İLK DERECE MAHKEMESİ KARARININ ÖZETİ: İlk Derece Mahkeme kararında; “…Yargılama sonunda tüm dosya kapsamına göre davacının davayı konu istemleri hakkında davalı şirketin ortaklar kurulunun karar almaya yetkili olduğu ve davacının istemlerinin yasal dayanağı bulunmadığından davanın reddine, davacı sicil müdürlüğünün ihya davasından farklı olarak re’sen tescil istemiyle açmış olduğu bu davada, yasal hasım konumunda bulunduğu kabul edilemeyeceğinden, kanunda aksine yazılı başka bir hüküm de bulunmadığından, HMK’nun 326/1. maddesi gereği davası reddolunan davacı ticaret sicil müdürlüğünün yargılama giderlerinden sorumlu olduğu, ancak davalının cevap dilekçesinde davayı kabul beyanında bulunması nedeniyle davalı lehine vekalet ücreti taktir edilmemesi gerektiği görüş ve kanaatine varılmıştır. Davanın reddine, …” şeklinde karar verilmiştir.
Bu karara karşı davalı vekilince yasal süresinde istinafa başvurulmuştur.
İSTİNAF SEBEPLERİ: Davalı vekili istinaf başvuru dilekçesinde özetle; Türk Ticaret Kanunu’nun 636. madde 3. fıkrasında “Haklı sebeplerin varlığında, her ortak mahkemeden şirketin feshini isteyebileceğini, mahkemenin istem yerine, davacı ortağa payının gerçek değerinin ödenmesine ve davacı ortağın şirketten çıkarılmasına veya duruma uygun düşen ve kabul edilebilir diğer bir çözüme hükmedebilir. ” şeklinde belirtildiğini, somut olayda … ve … tarafından 25/08/2015 tarihinde müvekkili şirketin haklı nedenle feshi ve tasfiyesi istemiyle dava açıldığını, işbu davanın reddedilmiş olup istinaf kanun yoluna başvurulduğunu, bu başvuru neticesinde Ankara Bölge Adliye Mahkemesinin 21. Hukuk Dairesi 2019/901 Kara numaralı kararı ile davanın kabulüne, “Davalı şirketin piyasadaki varlığı ve ekonomik durumu gözetildiğinde şirketin varlığının devamında gerek ortaklar yönünden gerek ise üçüncü kişiler yönünden yarar görüldüğünden davalı şirketin fesih ve tasfiyesi yerine davacıların çıkma payı karşılığında ortaklıktan çıkartılmasına ” karar verildiğini, her ne kadar ortaklıktan çıkarılmalarına karar verilmişse de, bu hususun üçüncü kişiler açısından etki gösterebilmesi çıkmanın tescil ve ilanı ile mümkün olacağını, davacılar … ve …’nun şirketleri ile husumetli olduğunu, üstelik …’nun vefat etmiş olup; taraflarınca da mirasçılarına ulaşmanın mümkün olamadığını, bir kısım mirasçılarının da genel kurul yapmayı reddettiğini, bu nedenle genel kurul yapmak suretiyle ortaklıktan çıkarmanın fiilen mümkün olmadığını, Ankara BAM 21 Hukuk Dairesi’nin 2017/394 E: 2019/901 sayılı ilamı ve Yargıtay 11. HD’nin 2019/4813 E.2021/4709 K. Sayılı İlamı gereğince; davacılar … ve … Mirasçılarının müvekkili şirket – ortaklığından cebren çıkartılmasına karar verilmesi gerektiğini ileri sürerek istinaf başvurularının kabulü , davanın kabulüne karar verilmesini talep etmiştir.

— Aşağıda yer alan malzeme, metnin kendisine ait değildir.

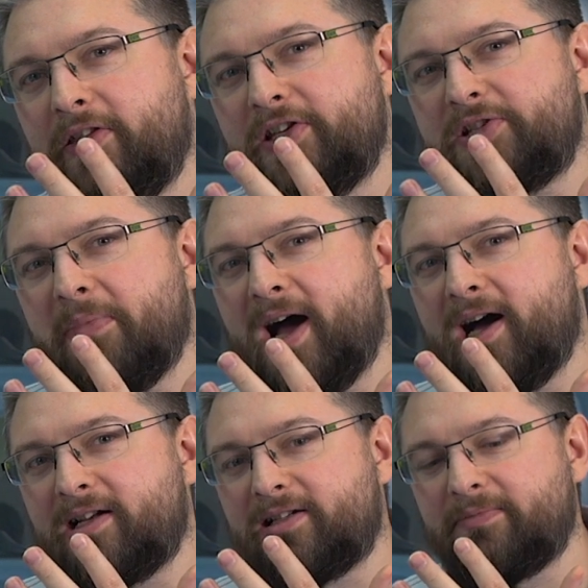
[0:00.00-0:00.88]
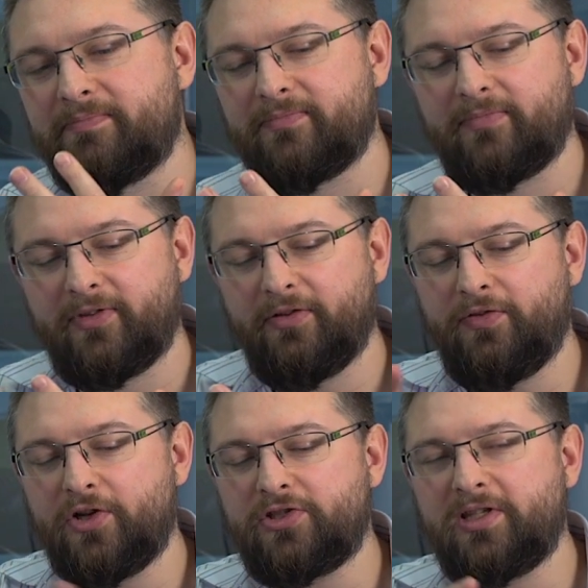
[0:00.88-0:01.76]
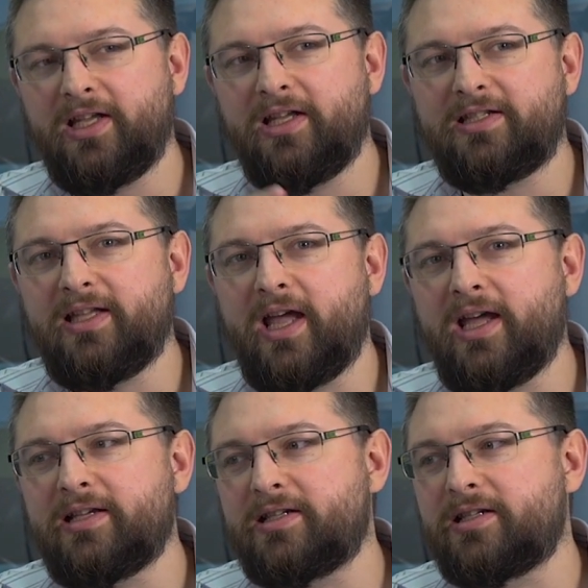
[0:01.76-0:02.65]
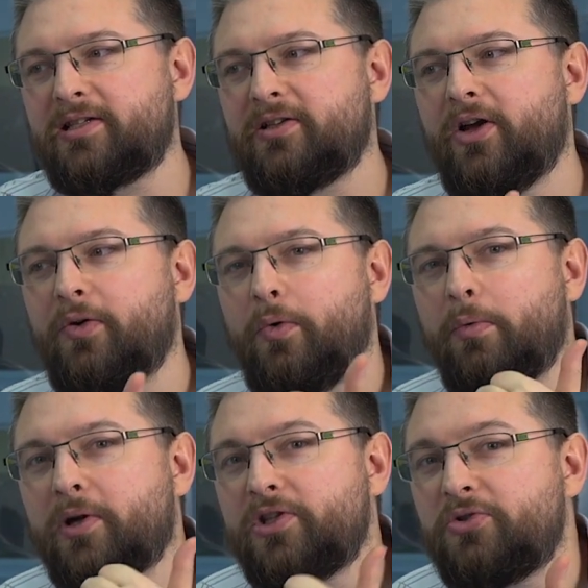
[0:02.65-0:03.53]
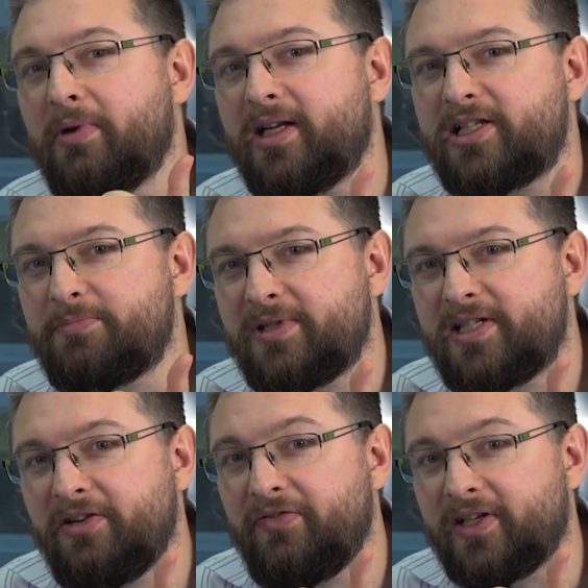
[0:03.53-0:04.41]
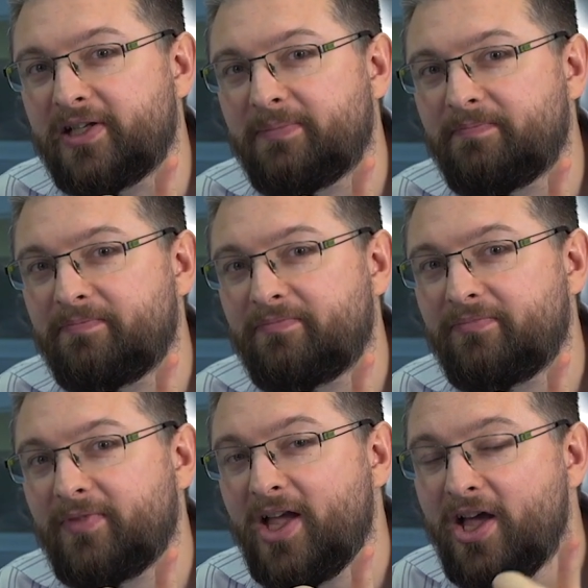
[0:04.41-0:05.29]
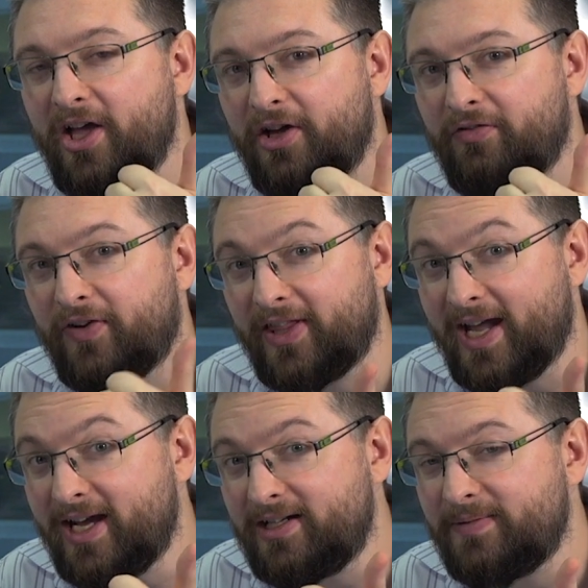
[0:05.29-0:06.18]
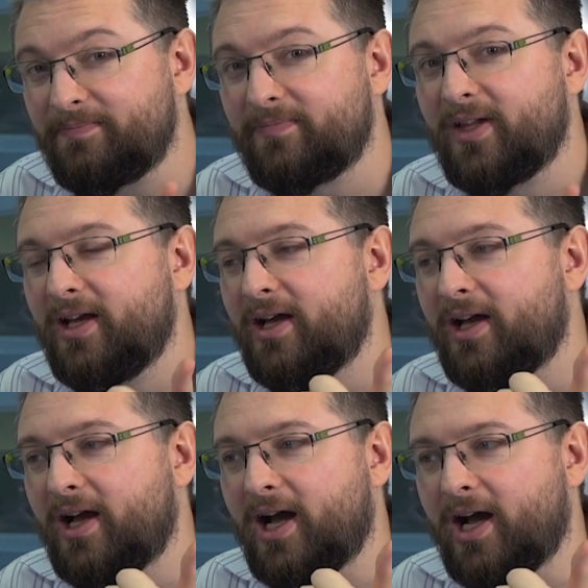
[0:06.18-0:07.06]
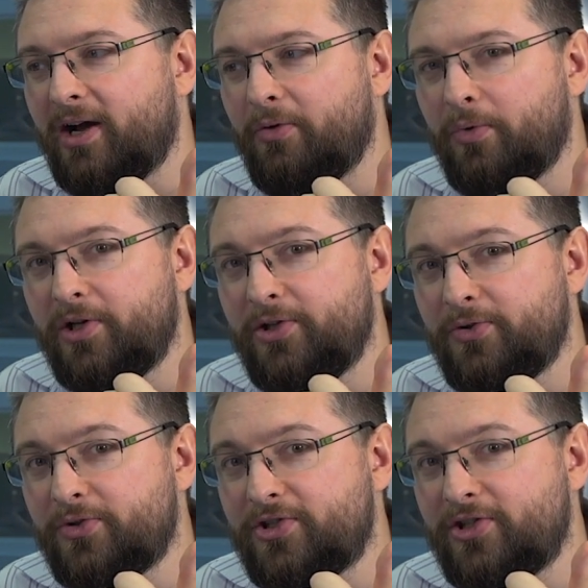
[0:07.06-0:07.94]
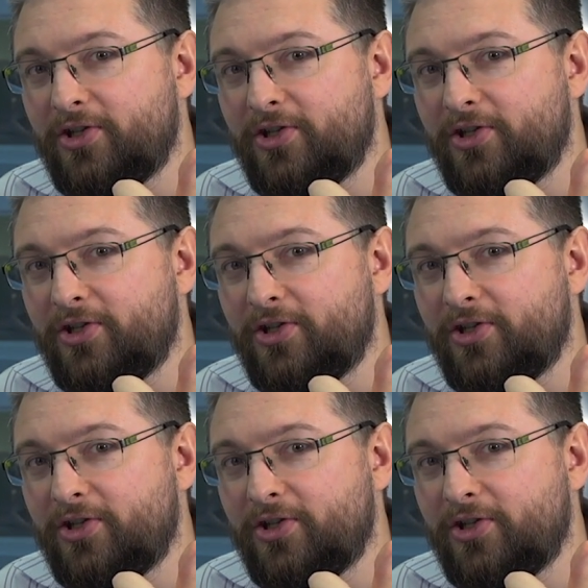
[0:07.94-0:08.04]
the SMART. The first thing is the S. We want to make it specific. For that, I will use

HUKUKİ NİTELENDİRME, DELİLLERİN VE İSTİNAF SEBEPLERİNİN DEĞERLENDİRİLMESİ: H.M.K 355. Maddesi gereğince inceleme Kamu düzenine aykırılık halleri dışında istinaf dilekçesinde belirtilen sebeplerle sınırlı olarak yapılmıştır. Davacı dava dilekçesinde ; şirket ortaklarından … ve …’nun Ankara Bölge Adliye Mahkemesi 21. Hukuk Dairesi’nin 2017/394 Esas 2019/901 Karar sayılı karar ilamı ve Yargıtay 11. Hukuk Dairesi’nin 2019/4813 Esas 2021/4709 Karar sayılı ilamı ile ortaklıktan çıkmalarına karar verildiğini ancak kararda ortaklıktan çıkartılan ortakların şirket pay durumu hakkında herhangi bir hükme yer verilmediğini, bu nedenle ortaklıktan çıkmasına hükmedilen bu şahısların şirket paylarının akıbetinin tespitinin zorunlu hale geldiğini belirterek şirket ortaklarından olup da yargı kararı ile ortaklıktan çıkmalarına karar verilen … ve …’nun şirkette bulunan payların akıbetinin ne olacağının tespitine, verilecek karar doğrultusunda bu payların resen tescil ve ilan edilmesini talep etmiştir.6102 sayılı TTK’nun “Şirketin kendi esas sermaye paylarını iktisabı” başlıklı 612. Maddesi incelendiğinde; (1) Şirket kendi esas sermaye paylarını, sadece, bunları alabilmek için gerekli tutarda serbestçe kullanabileceği özkaynaklara sahipse ve alacağı payların itibarî değerlerinin toplamı esas sermayenin yüzde onunu aşmıyorsa iktisap edebilir.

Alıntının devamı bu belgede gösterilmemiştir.